* **Your assignment**:
The records should be repeated word for word, pictures excluded.

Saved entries
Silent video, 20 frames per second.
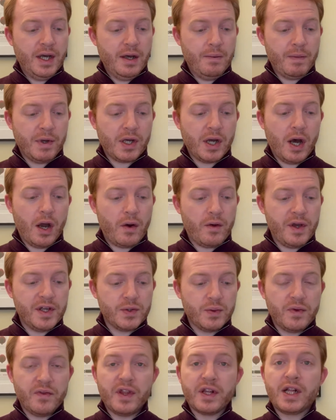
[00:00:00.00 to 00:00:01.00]
Magari is
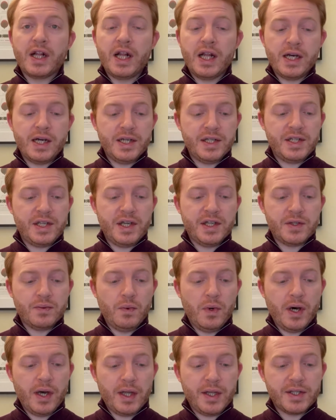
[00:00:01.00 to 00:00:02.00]
one of the classiest
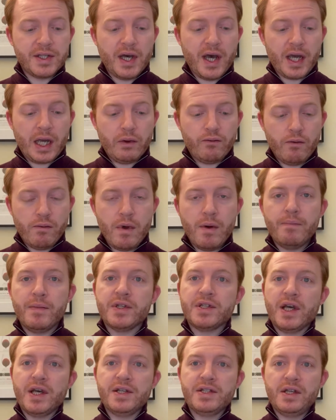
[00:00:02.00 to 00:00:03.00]
wines I can remember
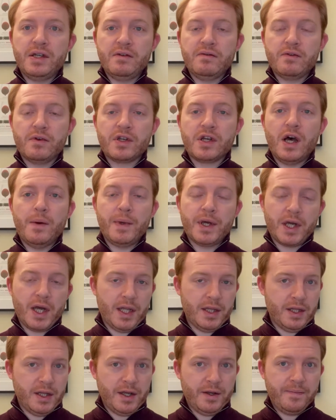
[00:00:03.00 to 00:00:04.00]
tasting for
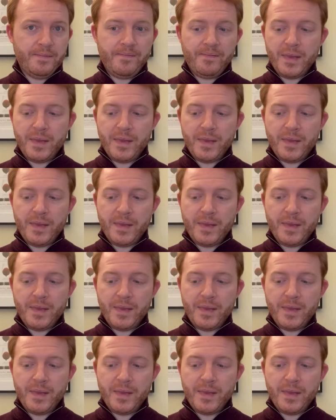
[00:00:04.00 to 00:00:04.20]
Camarcanda.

* **Task answer**:
Silent video, 20 frames per second.
[00:00:00.00 to 00:00:01.00]
Magari is
[00:00:01.00 to 00:00:02.00]
one of the classiest
[00:00:02.00 to 00:00:03.00]
wines I can remember
[00:00:03.00 to 00:00:04.00]
tasting for
[00:00:04.00 to 00:00:04.20]
Camarcanda.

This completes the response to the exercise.